In the meantime, the hot Monte Carlo sun continued to lure me into the world of Amelia and Maxim. She’d fallen hopelessly in love by now and was about to embark on a wild, chilling ride to the moorlands of England.
Rhenn and his friends were in various phases of not so dead, an apt metaphor for how I felt when I had written After The End. I was not dead, but I was not alive. And to embark on a second and third book of vampirism would mean a long journey into the dark land of the undead, with blood as their only sustenance, the hunt for it being the primary plot device.
I loved Rhenn, but when I had buried him at the end of After The End, I never intended to disturb him from his eternal rest. I never planned to rise him up and breathe new life into his shriveled appendages. But that was what the reader demanded, apparently. That is what Virginia demanded.
I watched the microwave count down, while my recent "conversations" with Virginia roiled around in my head like bad gas.
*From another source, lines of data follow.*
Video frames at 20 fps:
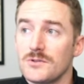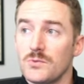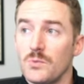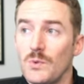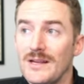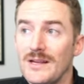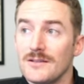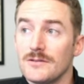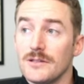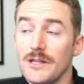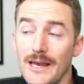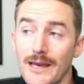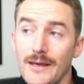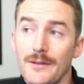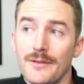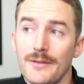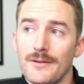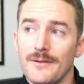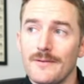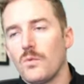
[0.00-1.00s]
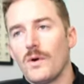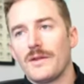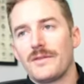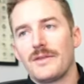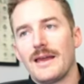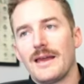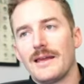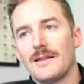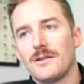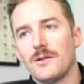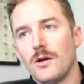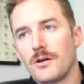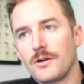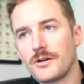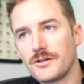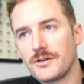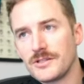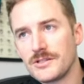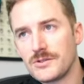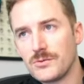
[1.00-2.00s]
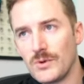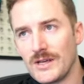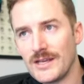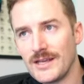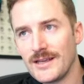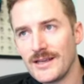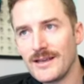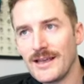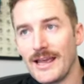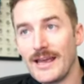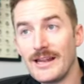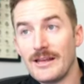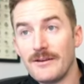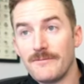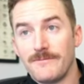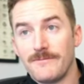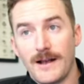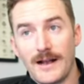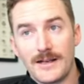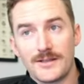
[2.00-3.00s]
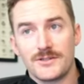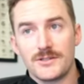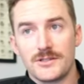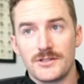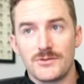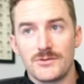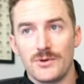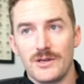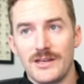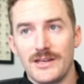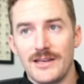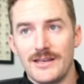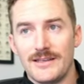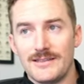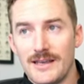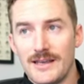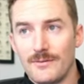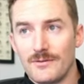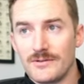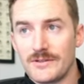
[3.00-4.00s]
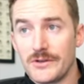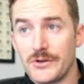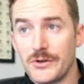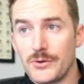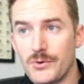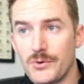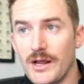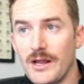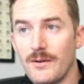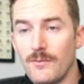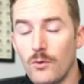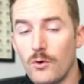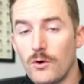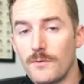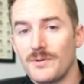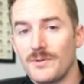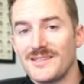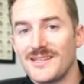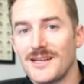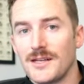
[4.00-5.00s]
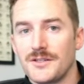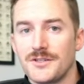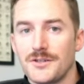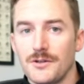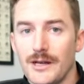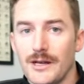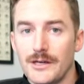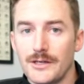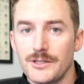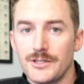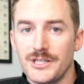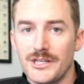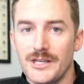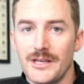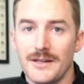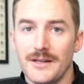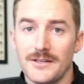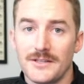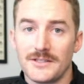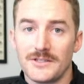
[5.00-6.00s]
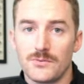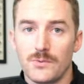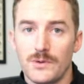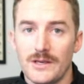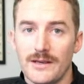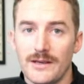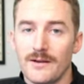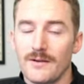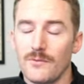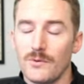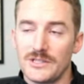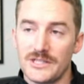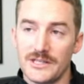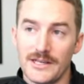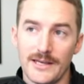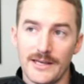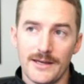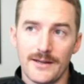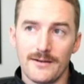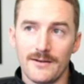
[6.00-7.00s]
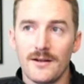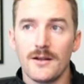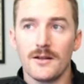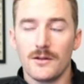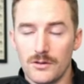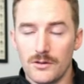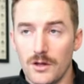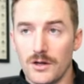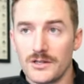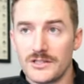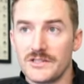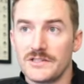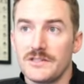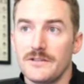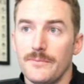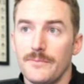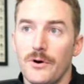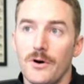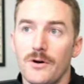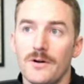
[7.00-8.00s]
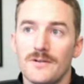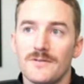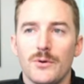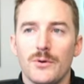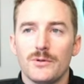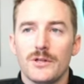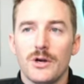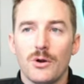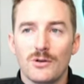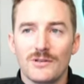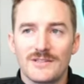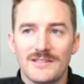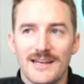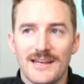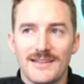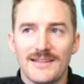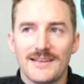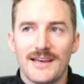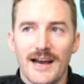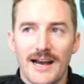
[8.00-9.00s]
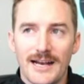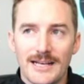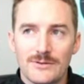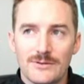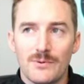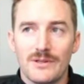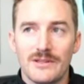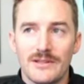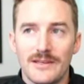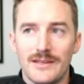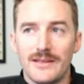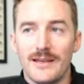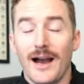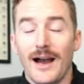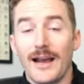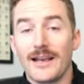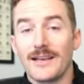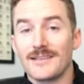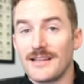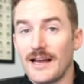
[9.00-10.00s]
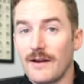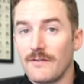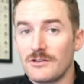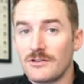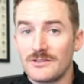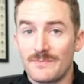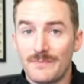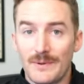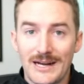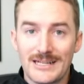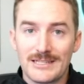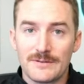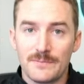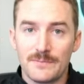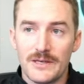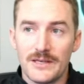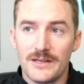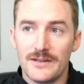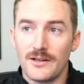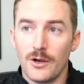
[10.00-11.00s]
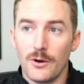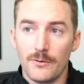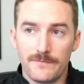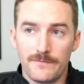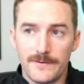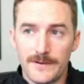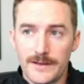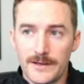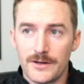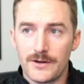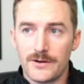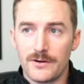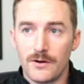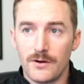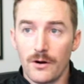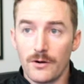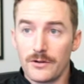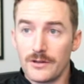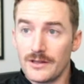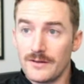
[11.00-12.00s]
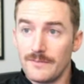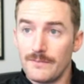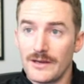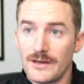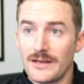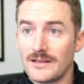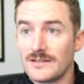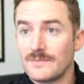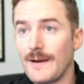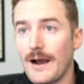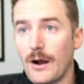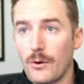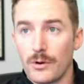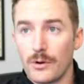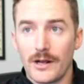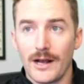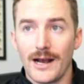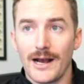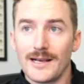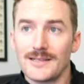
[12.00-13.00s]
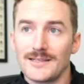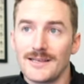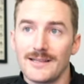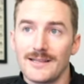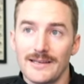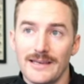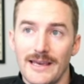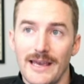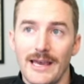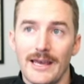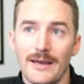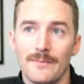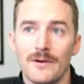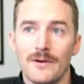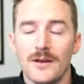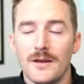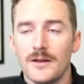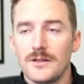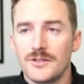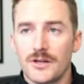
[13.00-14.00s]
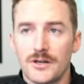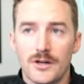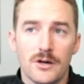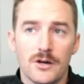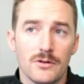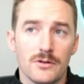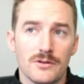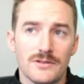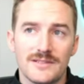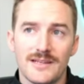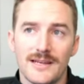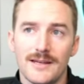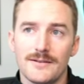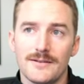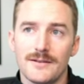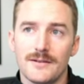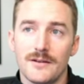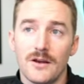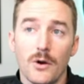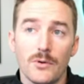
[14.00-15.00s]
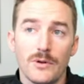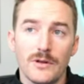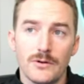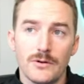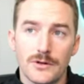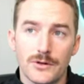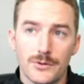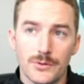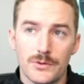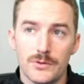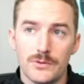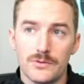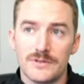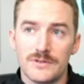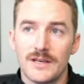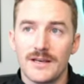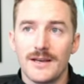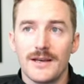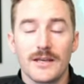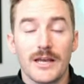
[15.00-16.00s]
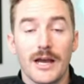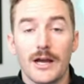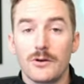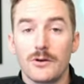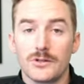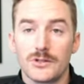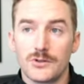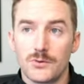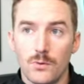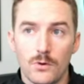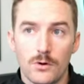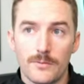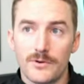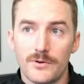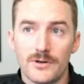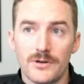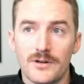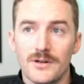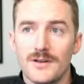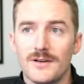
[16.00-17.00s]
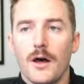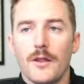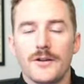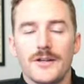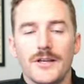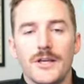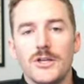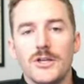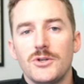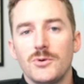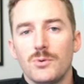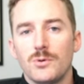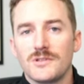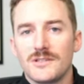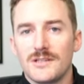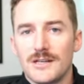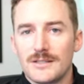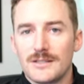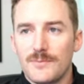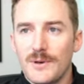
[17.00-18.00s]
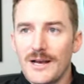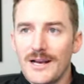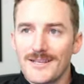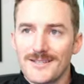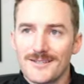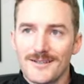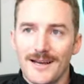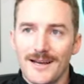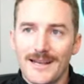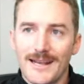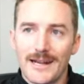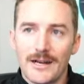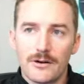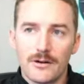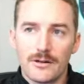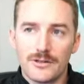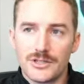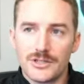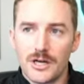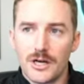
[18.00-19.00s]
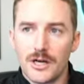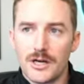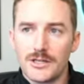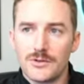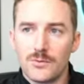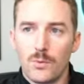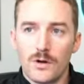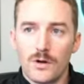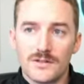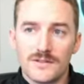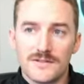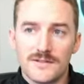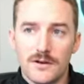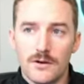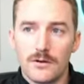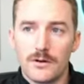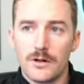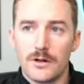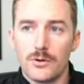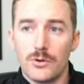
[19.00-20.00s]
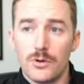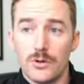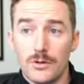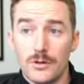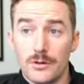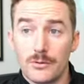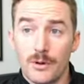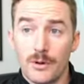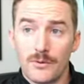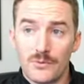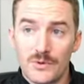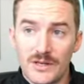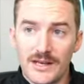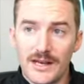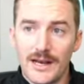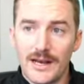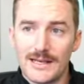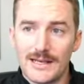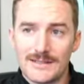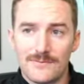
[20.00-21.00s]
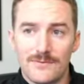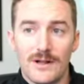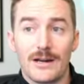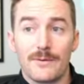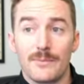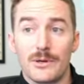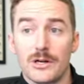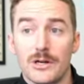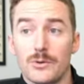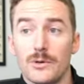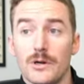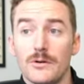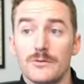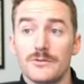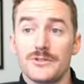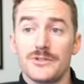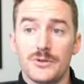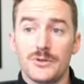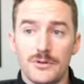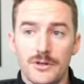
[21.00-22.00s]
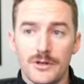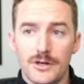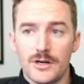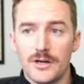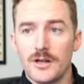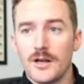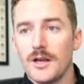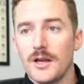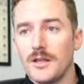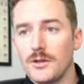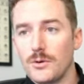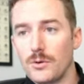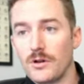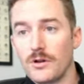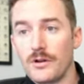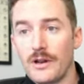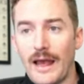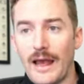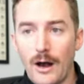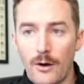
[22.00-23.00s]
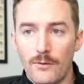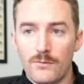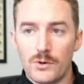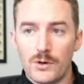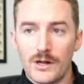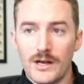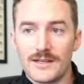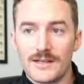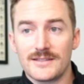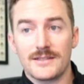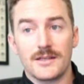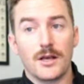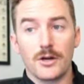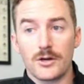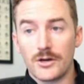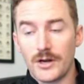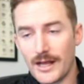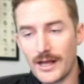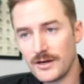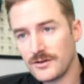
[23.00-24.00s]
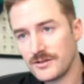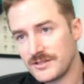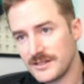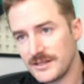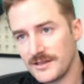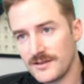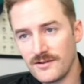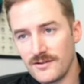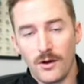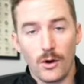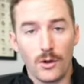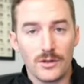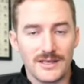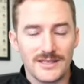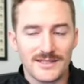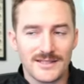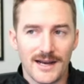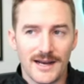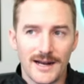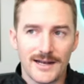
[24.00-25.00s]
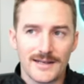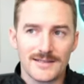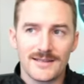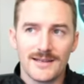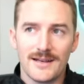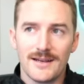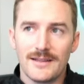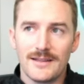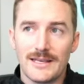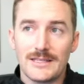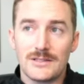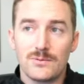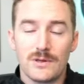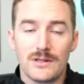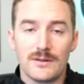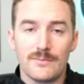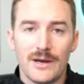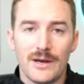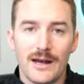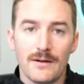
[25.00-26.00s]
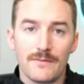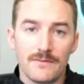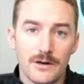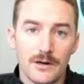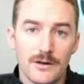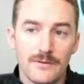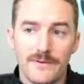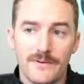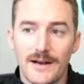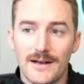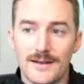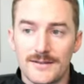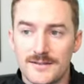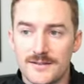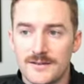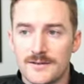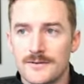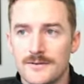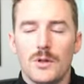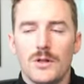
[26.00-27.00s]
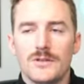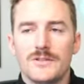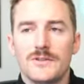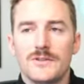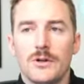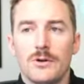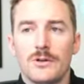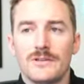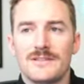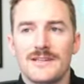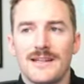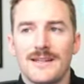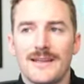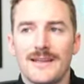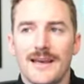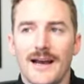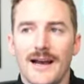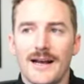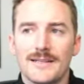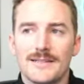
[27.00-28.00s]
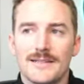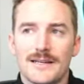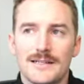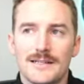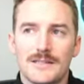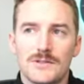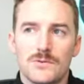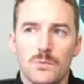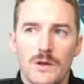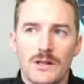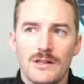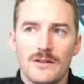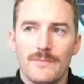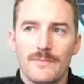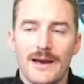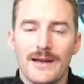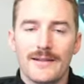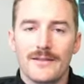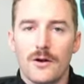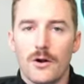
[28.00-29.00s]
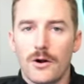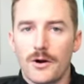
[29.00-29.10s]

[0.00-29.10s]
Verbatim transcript: swing length with a longer swing and a faster swing, he's able to create more potential energy in his swing, which again launches the ball. You'll notice that the guys with the highest average bat speed, go figure, are the biggest power guys in the game. Giancarlo Stanton, Oneil Cruz, Kyle Schwarber, other usual suspects like Aaron Judge, Juan Soto, Julio Rodriguez, Vladimir Guerrero Jr., Yordan Alvarez, Gunnar Henderson, all these guys, they swing the bat very fast. You'll also notice that the guys that swing the bat the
Virginia and I were like the tide, sometimes we were in, sometimes we were out. Sometimes we were very close. Sometimes, we were as distant as galaxies. But we shared a common memory bank of horrible childhood experiences, half of which she'd blocked out, the other half I had. Sometimes, we jogged each other’s memories.
15 . . . 14 . . . 13 . . .
We'd found common ground in reminiscing about our childhood (Virginia called it our child-hell.) I'd told Virginia all about the piss drinking story; she knew that I'd been mercilessly bullied all through school. But we were sisters. We were bound by blood. And that stuff is pretty messy.
During the few years that we’d attended the same school, she'd stuck up for me. After Monica and friends witnessed Virginia’s awesome brutality, they largely left me alone. But then Mom enrolled Virginia into a vocational school, and I'd been left to face the jeering masses alone.